Muitas das questões no centro dessas greves, como a privatização de serviços públicos e o fraco crescimento salarial, são de longa duração. Mas o estímulo para a ação pode ter sido os bloqueios pandêmicos, que despertaram muitas pessoas para maiores desigualdades dentro e fora do trabalho e encorajaram alguns a exigir mais de seus empregadores enquanto lutam com a maior taxa de inflação em décadas.
Na próxima semana, os advogados de defesa criminal que comparecerem ao tribunal com pessoas que usam assistência jurídica iniciarão uma greve por tempo indeterminado, interrompendo milhares de julgamentos. Os advogados, membros da Ordem dos Advogados Criminalistas, estão tentando forçar o governo a aumentar seus honorários para conter o êxodo de advogados da assistência jurídica.

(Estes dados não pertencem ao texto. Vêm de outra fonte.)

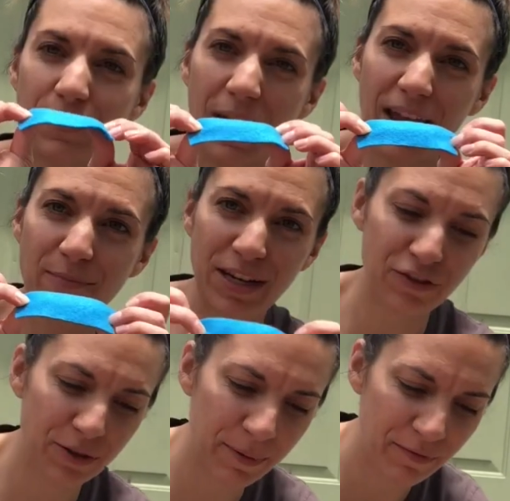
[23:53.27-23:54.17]
I have my
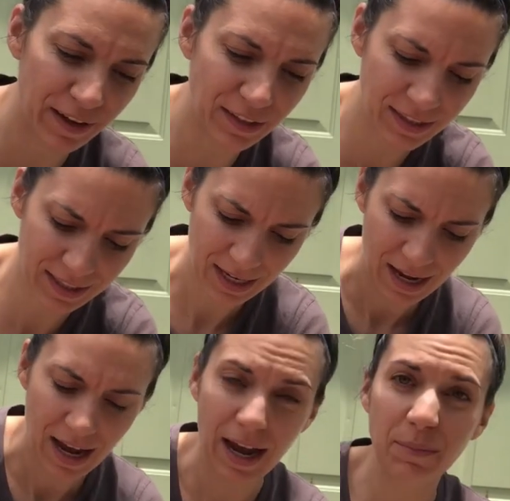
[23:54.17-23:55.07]
strip of felt.
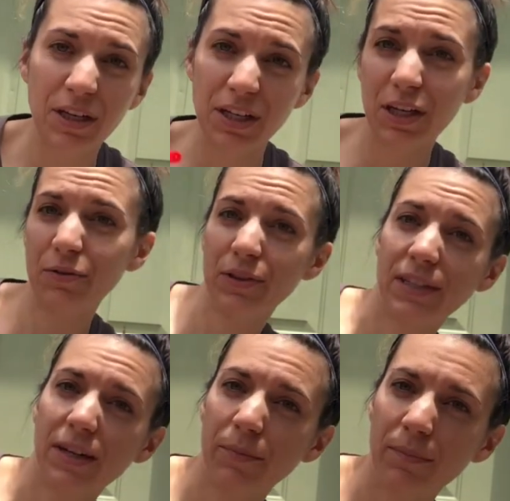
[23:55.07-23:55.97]
I'm gonna use
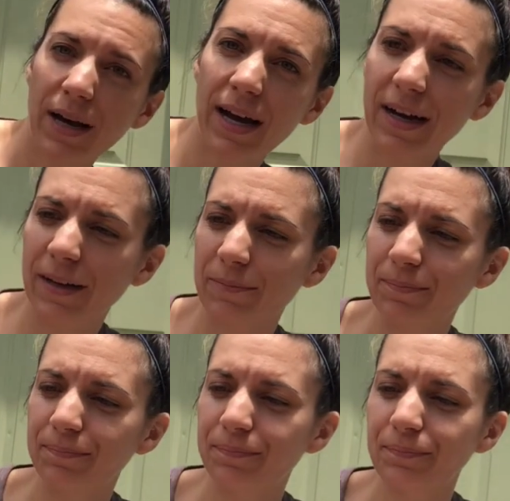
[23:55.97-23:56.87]
some
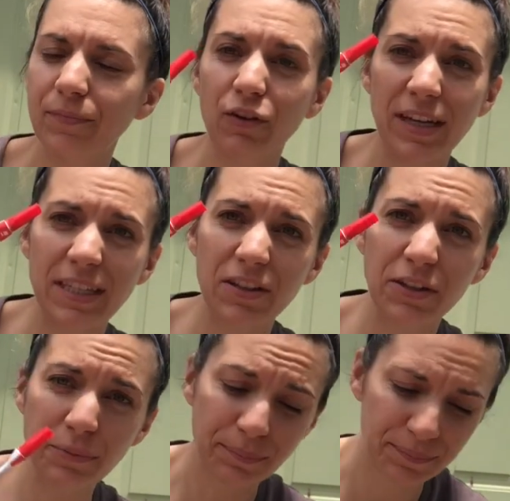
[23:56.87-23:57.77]
crazy
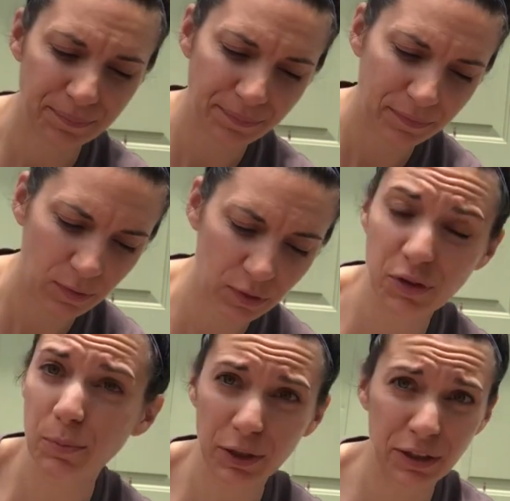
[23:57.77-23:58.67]
glue,
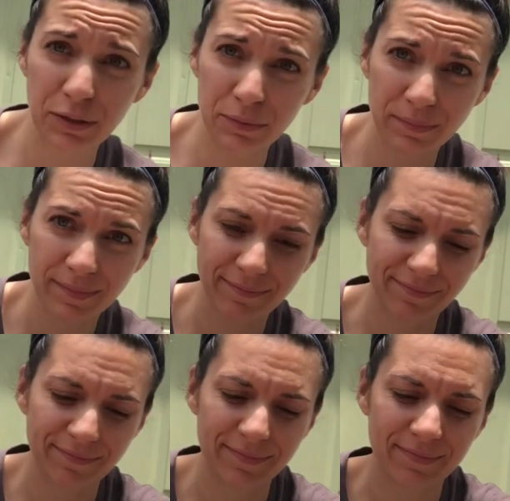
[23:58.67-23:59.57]
super glue.
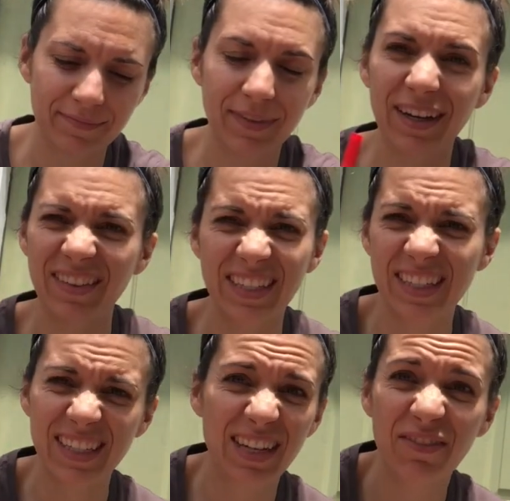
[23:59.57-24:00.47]
This
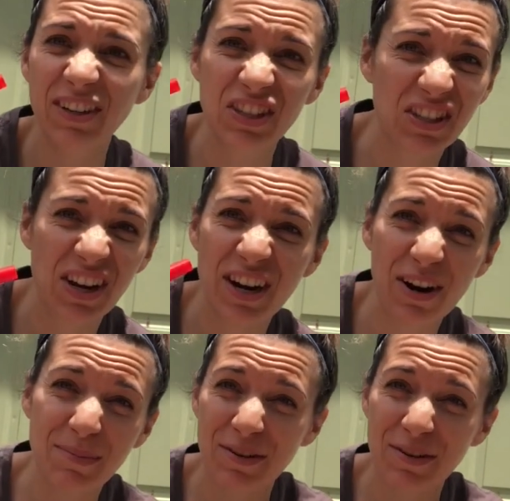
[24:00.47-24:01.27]
is stuff I just got at Harbor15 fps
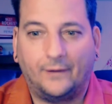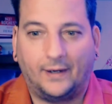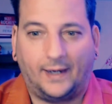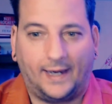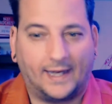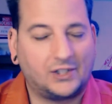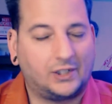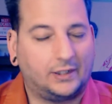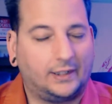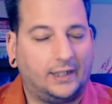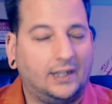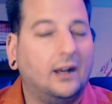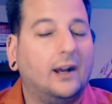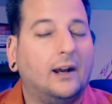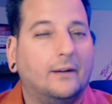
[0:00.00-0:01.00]
actually
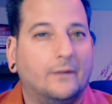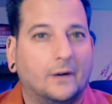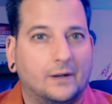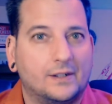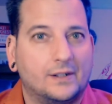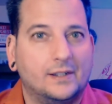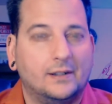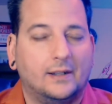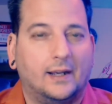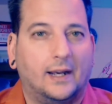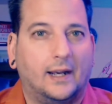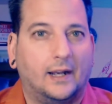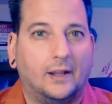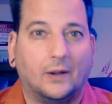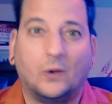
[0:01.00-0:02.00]
covers
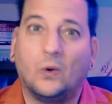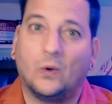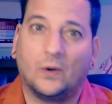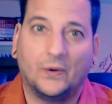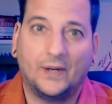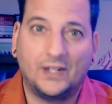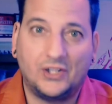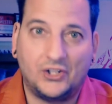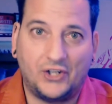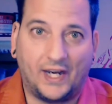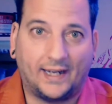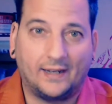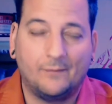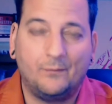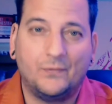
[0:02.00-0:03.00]
a 1/4 inch
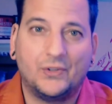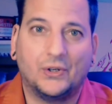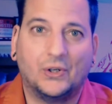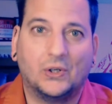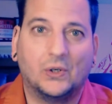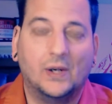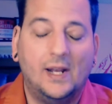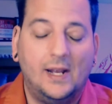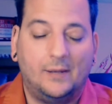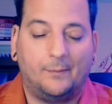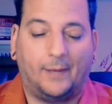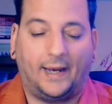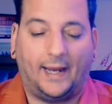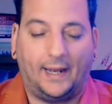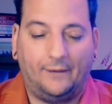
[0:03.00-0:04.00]
jack. So
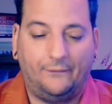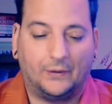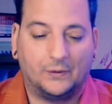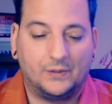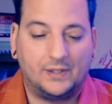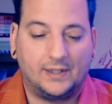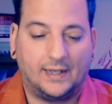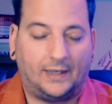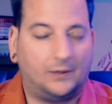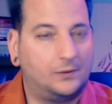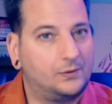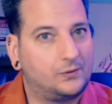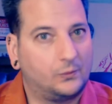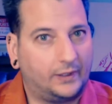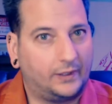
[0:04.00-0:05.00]
my headphones, I
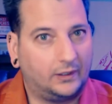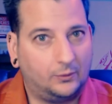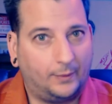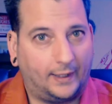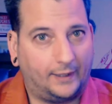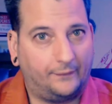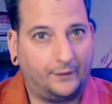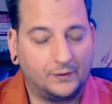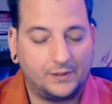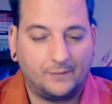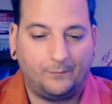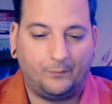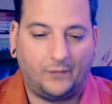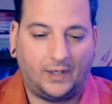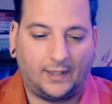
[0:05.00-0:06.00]
use Reloop headphones,
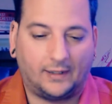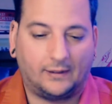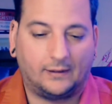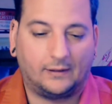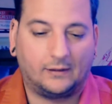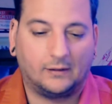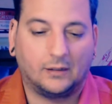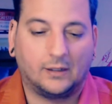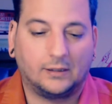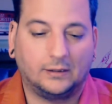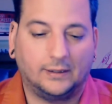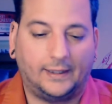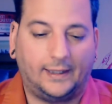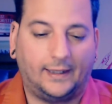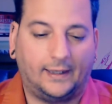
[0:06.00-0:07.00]
and
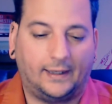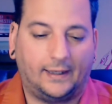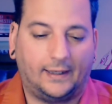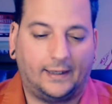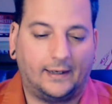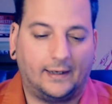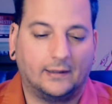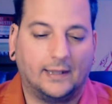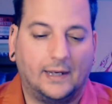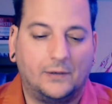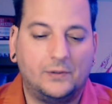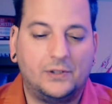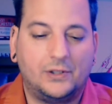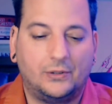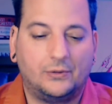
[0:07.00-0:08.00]
luckily it
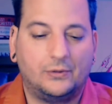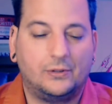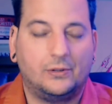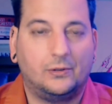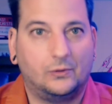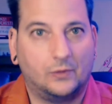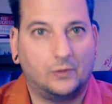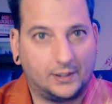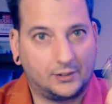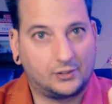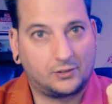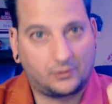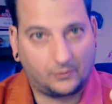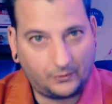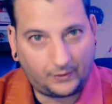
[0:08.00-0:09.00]
allows you to
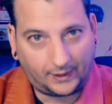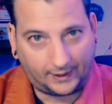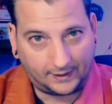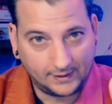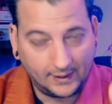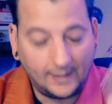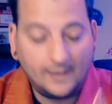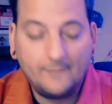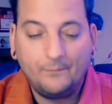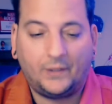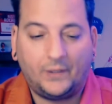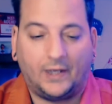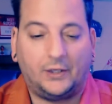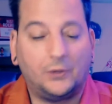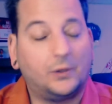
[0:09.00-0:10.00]
unscrew these
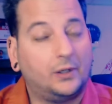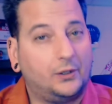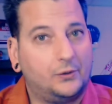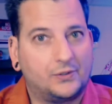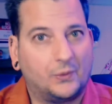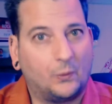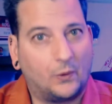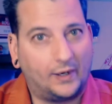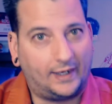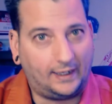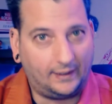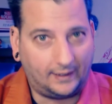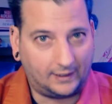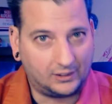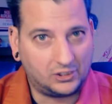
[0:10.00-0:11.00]
and you can use the
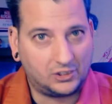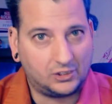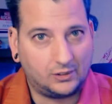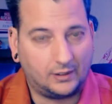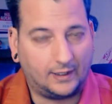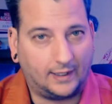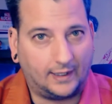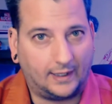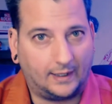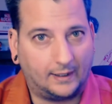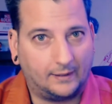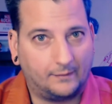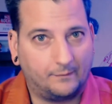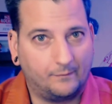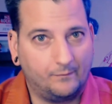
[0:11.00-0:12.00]
1/8 inch
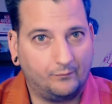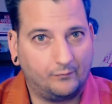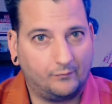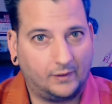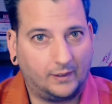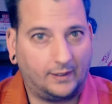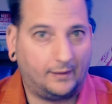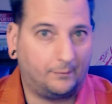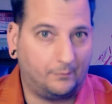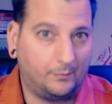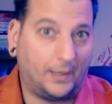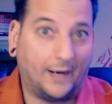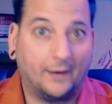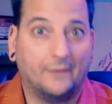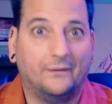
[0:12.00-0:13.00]

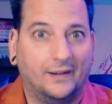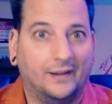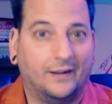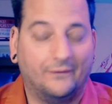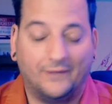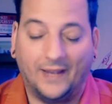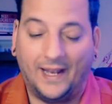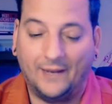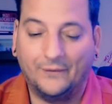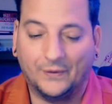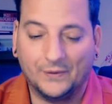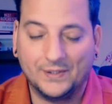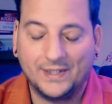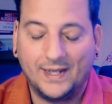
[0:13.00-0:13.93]
part of the headphones.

As questões vão além da remuneração. O tribunal criminal tem um acúmulo de 59.000 casos, um sintoma de um sistema “desintegrado” onde nem vítimas nem suspeitos estão sendo tratados de forma justa, disse Amos Waldman, advogado de defesa criminal em Manchester que atua em outras áreas do direito para sustentar sua família. incluindo uma filha de 1 ano.
“Não é apenas o impacto financeiro sobre nós – embora haja um grande impacto financeiro – é a justiça em geral”, disse ele. “A justiça está atrasada ou é negada.”
O Ministério da Justiça chamou a greve de “irresponsável”. Ainda assim, a questão estará na bandeja do próximo ministro da Justiça, e outros ministros enfrentarão desafios semelhantes. Um grande sindicato da função pública está preparando uma votação para uma greve nacional em setembro, e votações semelhantes estão em andamento ou sendo preparadas para muitos sindicatos de trabalhadores e professores do Serviço Nacional de Saúde.
Existe a possibilidade de ação coordenada entre diferentes sindicatos nos próximos meses, disse o professor Moore. “Pode haver uma crise.”